### WHAT IS NEEDED:
A line qualifies if it holds the string "video". Copy every qualifying line from the records.

*** DATASET ENTRIES Section Begins ***

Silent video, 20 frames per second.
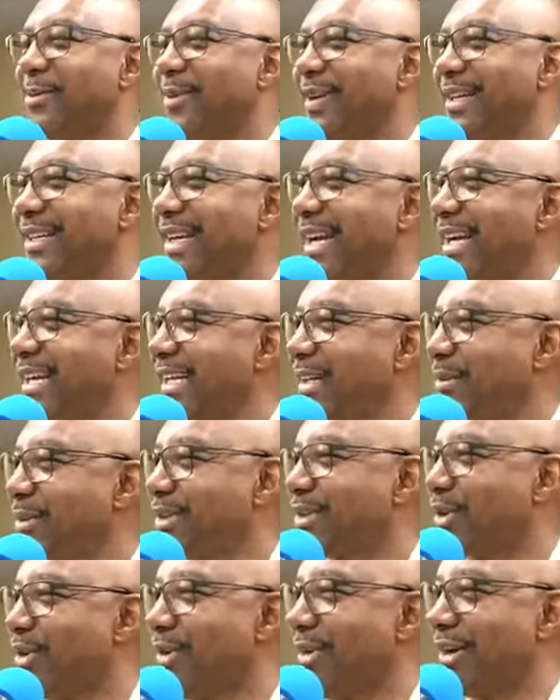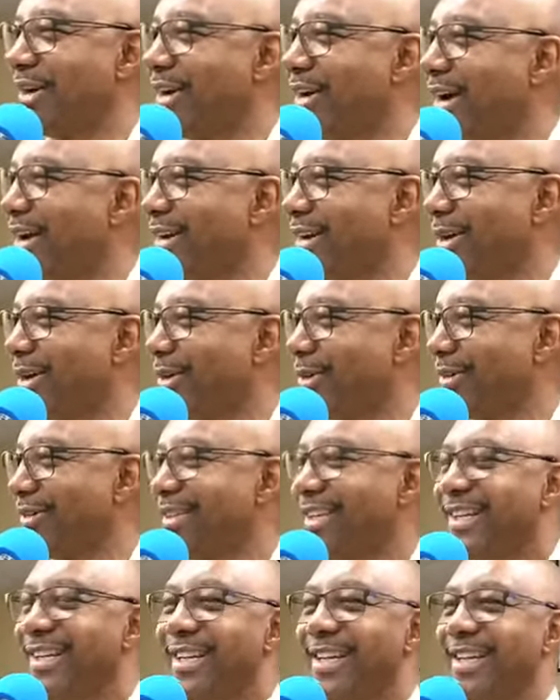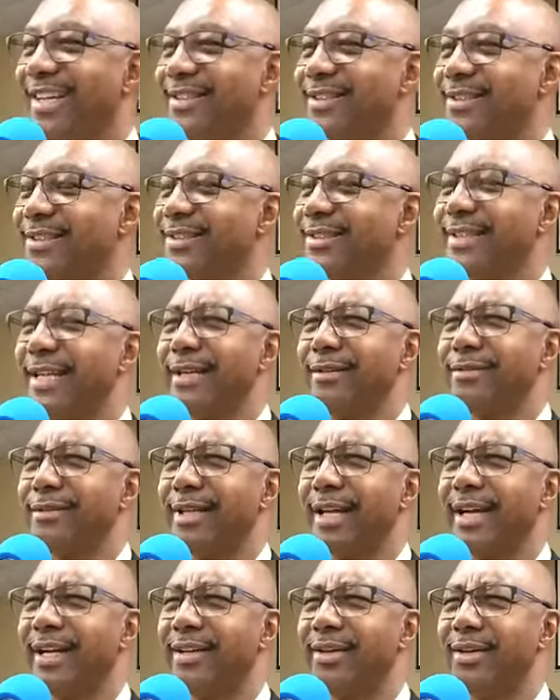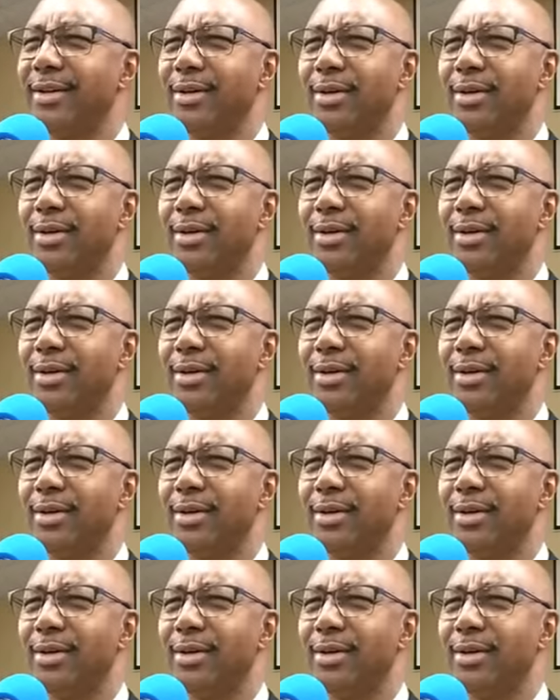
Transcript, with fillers: one night he was going all alone, and Sister Dave was like,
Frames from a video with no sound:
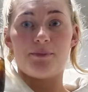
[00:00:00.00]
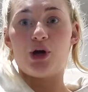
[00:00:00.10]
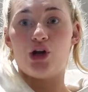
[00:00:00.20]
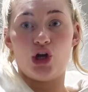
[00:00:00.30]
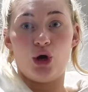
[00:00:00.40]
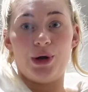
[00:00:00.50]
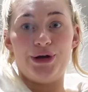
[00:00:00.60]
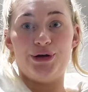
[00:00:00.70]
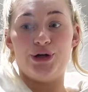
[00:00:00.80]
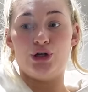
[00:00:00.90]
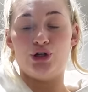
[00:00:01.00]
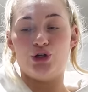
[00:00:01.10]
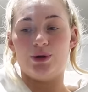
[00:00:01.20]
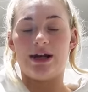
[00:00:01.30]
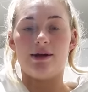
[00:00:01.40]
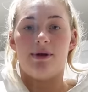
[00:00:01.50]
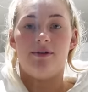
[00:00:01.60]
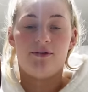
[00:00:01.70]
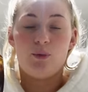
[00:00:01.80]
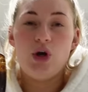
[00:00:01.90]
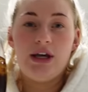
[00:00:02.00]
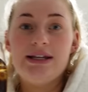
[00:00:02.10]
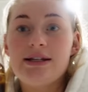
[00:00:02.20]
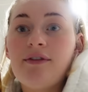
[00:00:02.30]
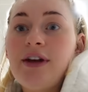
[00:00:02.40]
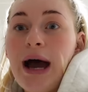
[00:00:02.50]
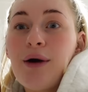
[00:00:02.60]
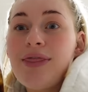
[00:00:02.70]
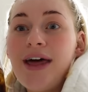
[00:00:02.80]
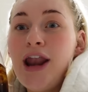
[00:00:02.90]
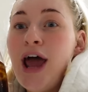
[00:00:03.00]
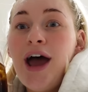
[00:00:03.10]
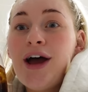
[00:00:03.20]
I'm gonna go and do that little bit of worky stuff now and then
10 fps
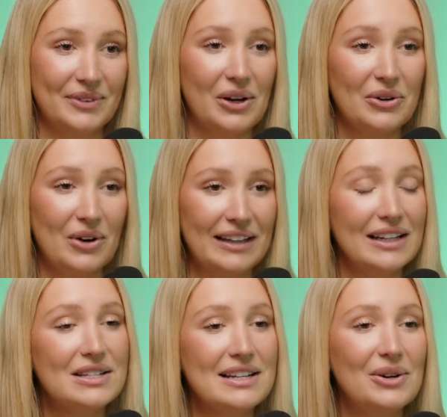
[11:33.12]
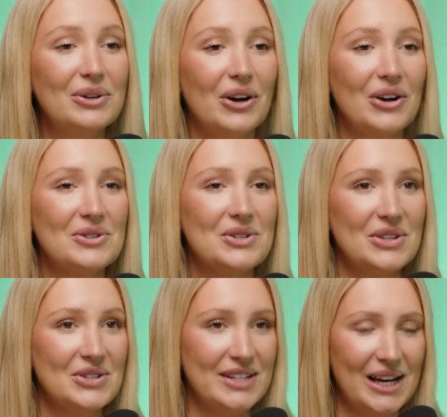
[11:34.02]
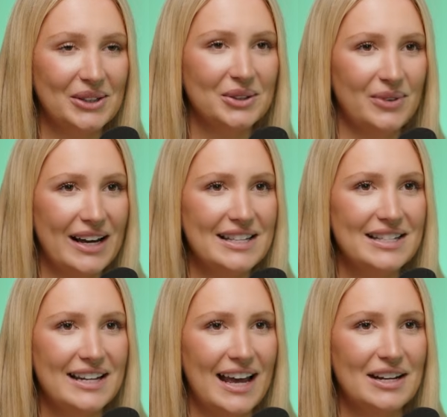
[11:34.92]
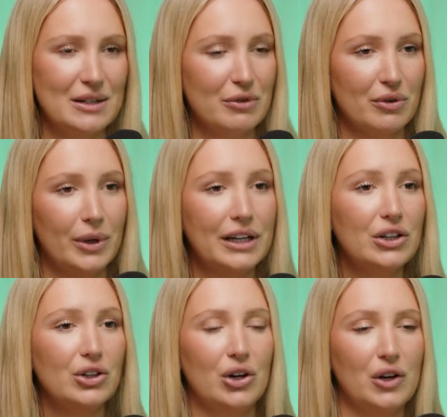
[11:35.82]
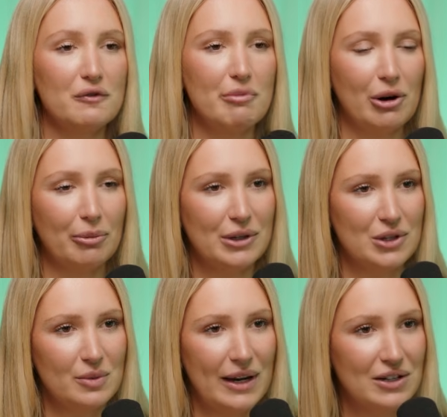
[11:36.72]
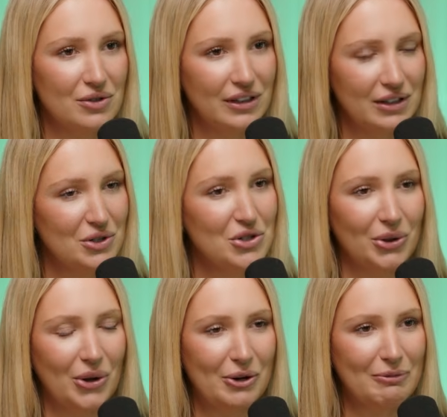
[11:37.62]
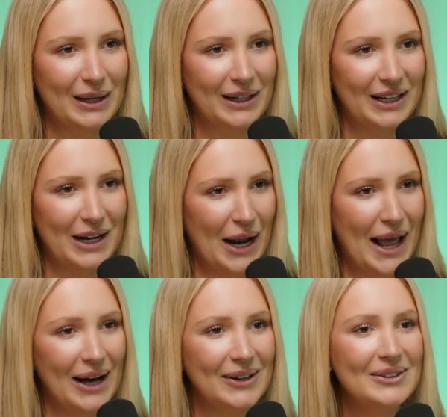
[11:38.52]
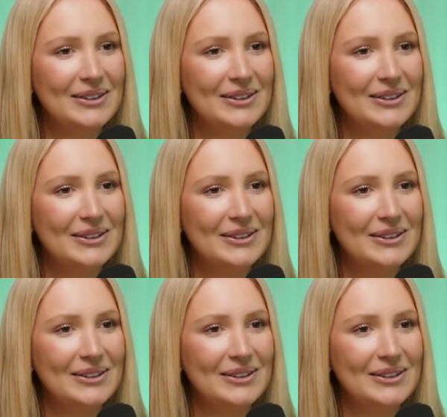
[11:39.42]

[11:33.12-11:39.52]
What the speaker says: All right, let's now go to the southwest, and I'm throwing in a curveball because we're entering the Geelong market now.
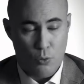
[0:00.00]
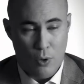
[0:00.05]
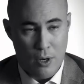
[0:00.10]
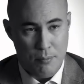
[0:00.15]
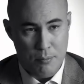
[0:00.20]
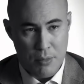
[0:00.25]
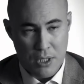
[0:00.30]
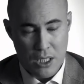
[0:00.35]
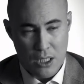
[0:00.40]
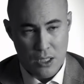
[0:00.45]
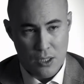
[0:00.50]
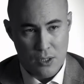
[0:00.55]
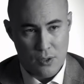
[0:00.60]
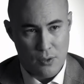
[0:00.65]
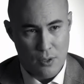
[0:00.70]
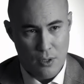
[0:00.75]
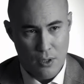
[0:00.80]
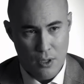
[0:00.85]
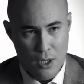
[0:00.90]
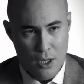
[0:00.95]
Guan
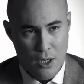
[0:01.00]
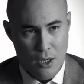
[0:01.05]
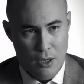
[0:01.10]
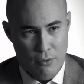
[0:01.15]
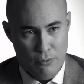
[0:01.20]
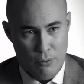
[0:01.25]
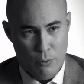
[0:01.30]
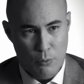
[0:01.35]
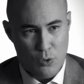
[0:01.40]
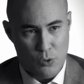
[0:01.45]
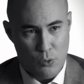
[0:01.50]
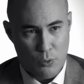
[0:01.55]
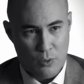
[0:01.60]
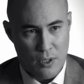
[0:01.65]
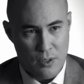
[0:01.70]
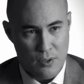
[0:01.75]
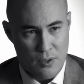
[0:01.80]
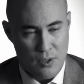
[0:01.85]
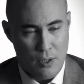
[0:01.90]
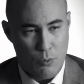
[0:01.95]
piece from the Song
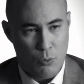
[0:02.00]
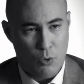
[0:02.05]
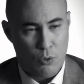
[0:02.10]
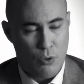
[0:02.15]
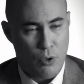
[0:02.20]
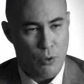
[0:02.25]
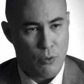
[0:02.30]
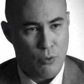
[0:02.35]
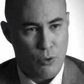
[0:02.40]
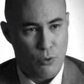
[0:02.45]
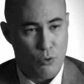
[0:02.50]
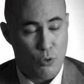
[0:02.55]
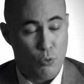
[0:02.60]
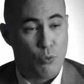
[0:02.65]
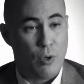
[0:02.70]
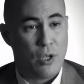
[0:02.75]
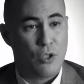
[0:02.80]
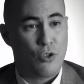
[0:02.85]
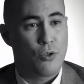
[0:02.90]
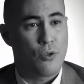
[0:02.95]
Dynasty will know the, the
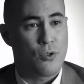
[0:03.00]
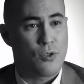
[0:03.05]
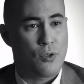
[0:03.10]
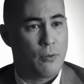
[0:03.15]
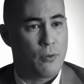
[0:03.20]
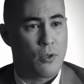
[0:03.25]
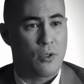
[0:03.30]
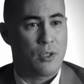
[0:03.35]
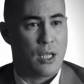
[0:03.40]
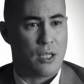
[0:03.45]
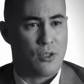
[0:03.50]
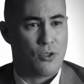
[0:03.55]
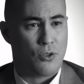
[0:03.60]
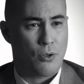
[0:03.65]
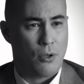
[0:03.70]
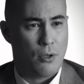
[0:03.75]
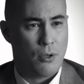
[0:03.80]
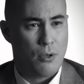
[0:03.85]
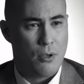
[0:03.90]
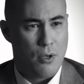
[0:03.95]
richness of the
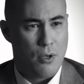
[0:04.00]
texture.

*** DATASET ENTRIES Section Ends ***

### EXPECTED ANSWER:
Silent video, 20 frames per second.
Frames from a video with no sound:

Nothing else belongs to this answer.